Тогда почему Бродский не создал русской «Эпитафии», не предпринял попытки обратного перевода английской версии на русский язык? Едва ли причиной была элементарная творческая инерция, помешавшая после (или во время) создания четырех английских версий «Кентавров» перейти на русский язык для сочинения пятого текста: Бродский, несомненно, был русским поэтом, о чем он многократно говорил и что явствует из всего его творчества, в том числе периода его длительного проживания в англоязычных Штатах. Причины видятся нам в другом.
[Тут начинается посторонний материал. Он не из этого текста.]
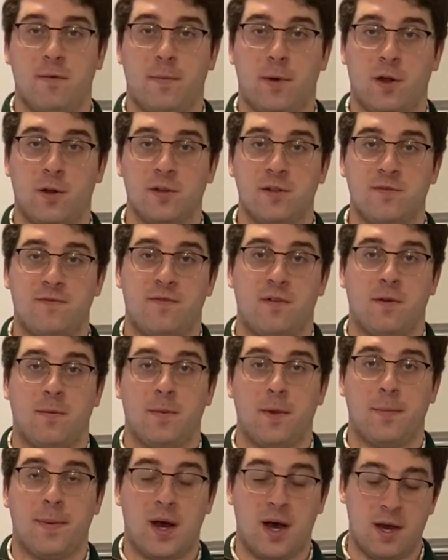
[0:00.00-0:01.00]
parts from
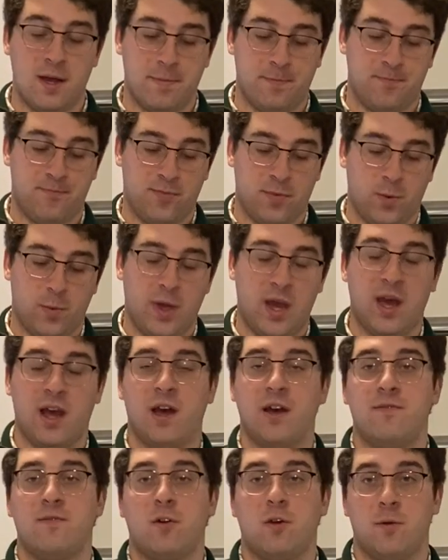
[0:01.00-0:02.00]
the pot, we
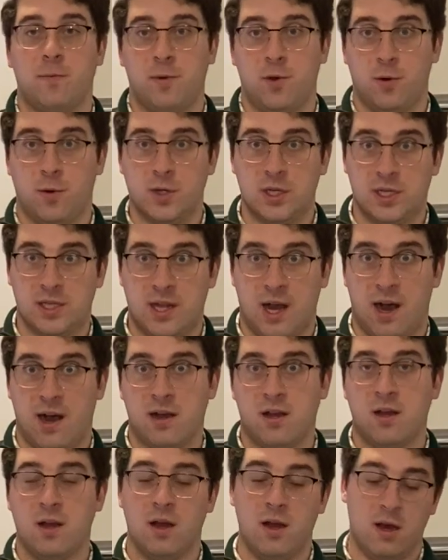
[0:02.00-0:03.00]
have our pure
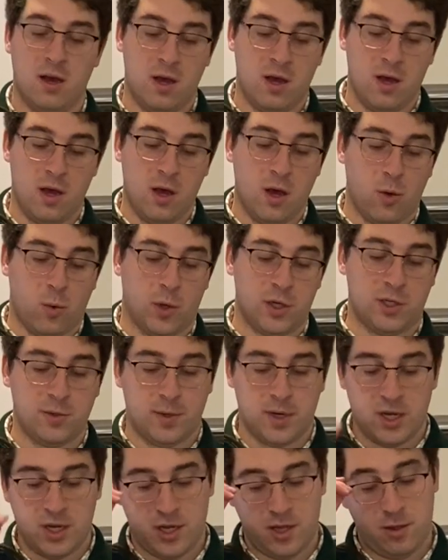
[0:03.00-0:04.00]
stock. What you
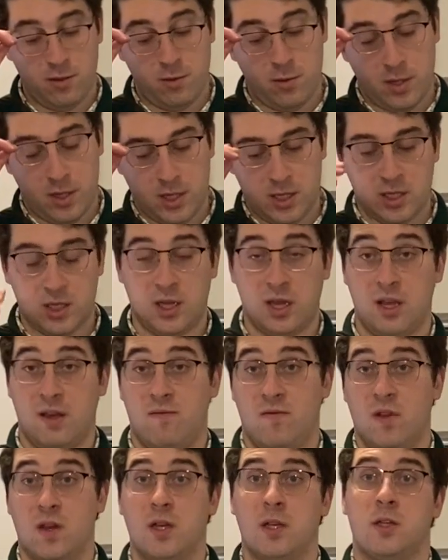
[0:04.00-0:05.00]
want to do is leave
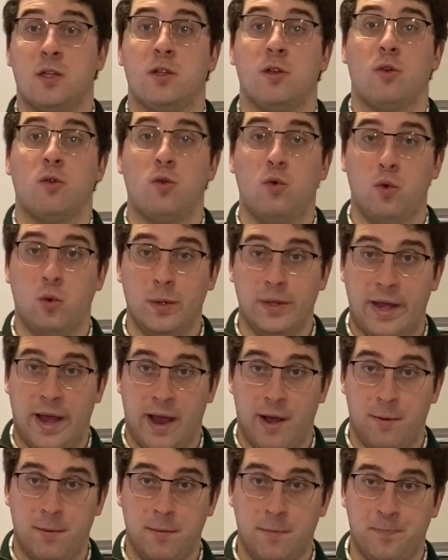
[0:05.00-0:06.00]
this to cool
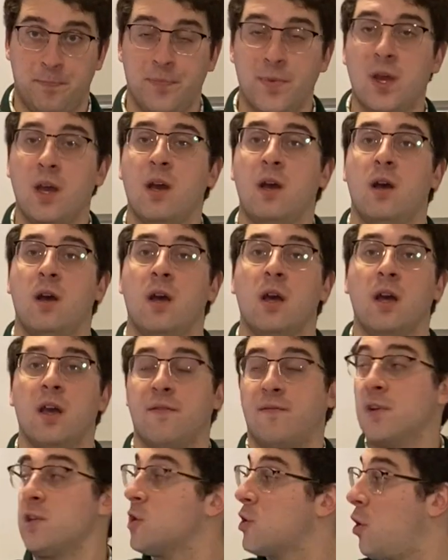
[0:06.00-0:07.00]
down.
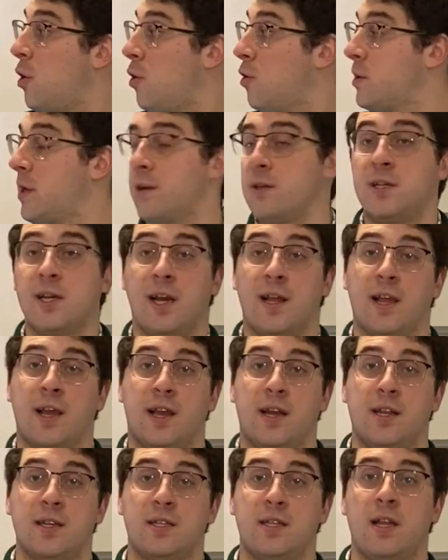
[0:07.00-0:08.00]
If it's cold outside like
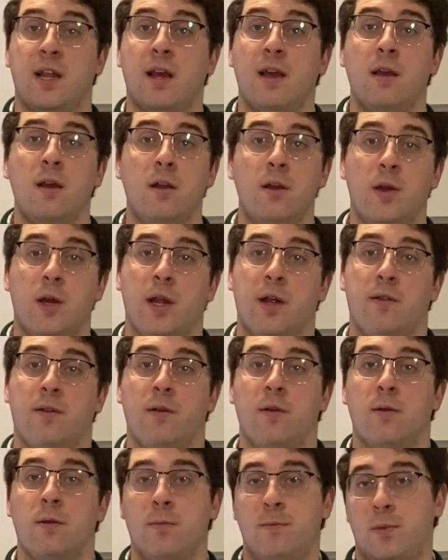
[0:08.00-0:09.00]
it is today, you can
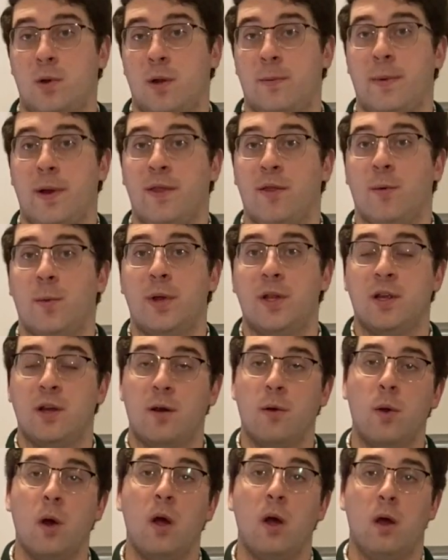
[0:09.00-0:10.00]
either put it by the
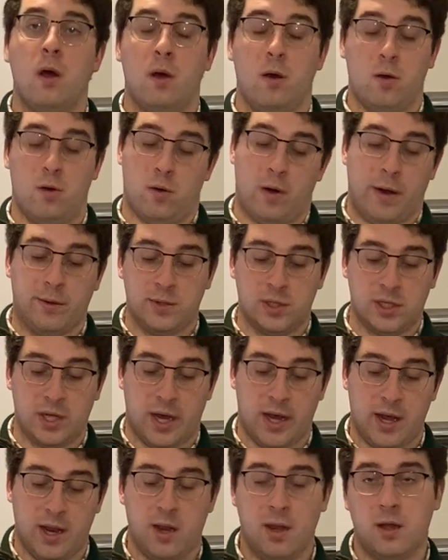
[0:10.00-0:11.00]
window or
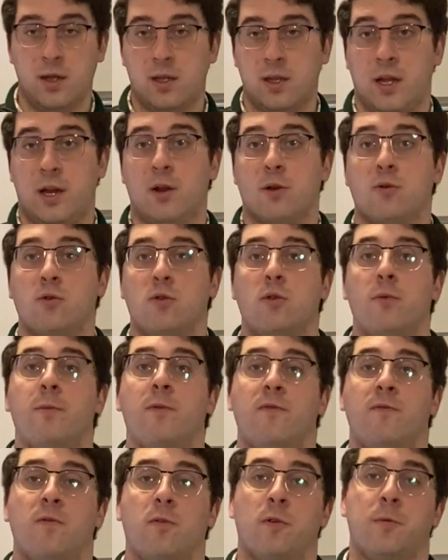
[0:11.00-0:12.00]
outside and let it cool
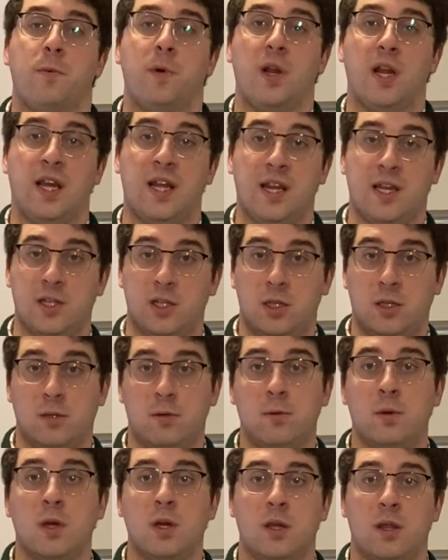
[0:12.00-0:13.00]
before putting it
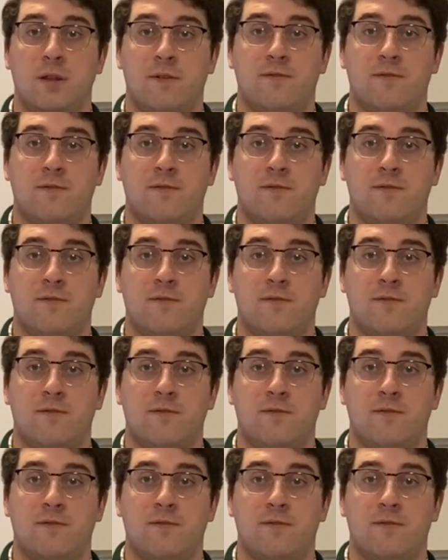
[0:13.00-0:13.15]
into the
Во-первых, можно с уверенностью сказать, что подобных переводов своей английской поэзии Бродский не делал (в отличие от многочисленных русско-английских переработок). Во-вторых, сочиняя англоязычную версию какого-либо русского стихотворения, своего или чужого, или создавая оригинальный текст на английском языке, или готовя к изданию английский сборник своих стихов, Бродский неизменно принимал в расчет нового «целевого читателя» — его менталитет, психологию восприятия, общий культурный фон и т. д. По этой причине во время работы над циклом «Кентавры» он поменял местами первые два текста, располагая во главе цикла «футуристический» текст и продолжая его «любовно- лирическим». Не исключено следующее: в случае с Epitaph. автором было сочтено, что идея противопоставления и противостояния незаурядной личности и общества нуждается в эстетическом оформлении и истолковании в гораздо большей мере на Западе, нежели в русскоязычном культурном пространстве, где эта идея подтверждалась на исторической практике многократно.
Кроме того, вовсе не исключено, что Бродский интуитивно опасался вероятности восприятия образа кентавра из Epitaph. как авторского автопортрета именно в гипотетической русской версии: слишком соблазнительными и очевидными могли показаться русскому читателю возникающие в данном случае ассоциации. А это, как мы показали выше, в задачи автора не входило по принципиальным соображениям.
И.В. Зайцева. НАТЮРМОРТ С ЧЕЛОВЕКОМ У И. БРОДСКОГО
Стихотворение «Натюрморт» стало пиковой точкой в размышлениях И. Бродского о вещах. Поэт создал свою систему восприятия предметов, которая в этом произведении пытается преподнести себя как философское мировоззрение. Это стихотворение — своего рода ода предметам. В данном произведении автор сталкивает человека и вещь, смотрит на них глазами друг друга. Уже в названии заложена игра смыслов. Натюрморт как изображение вещей предстает картиной, которая открывает читателю мир материи. И одновременно слово «натюрморт» выступает здесь в своем исходном значении — nature morte, мертвая природа. Смерть смелой поступью входит в повествование, отражаясь в названии и раскрываясь в эпиграфе из Чезаре Павезе: «Verra la morte e avra i tuoi occhi» («Придет смерть, и у нее будут твои глаза…»). Павезе рисует образ смерти, заключенный в гениальную метафору: погибель с глазами возлюбленной, которую увидит и лирический герой стихотворения «Натюрморт». Эпиграф показывает читателю неизбежность прихода смерти. Ее дуновения ощутимы в каждом стихе произведения. Бродский в «Натюрморте» играет с понятиями «живое» и «мертвое». Смертный человек и неодушевленная вещь содержат в себе жизнь и смерть в разных их проявлениях. Произведение показывает взаимное притяжение и отталкивание вещного и духовного мира, проблемы сходства и различия людей и предметов.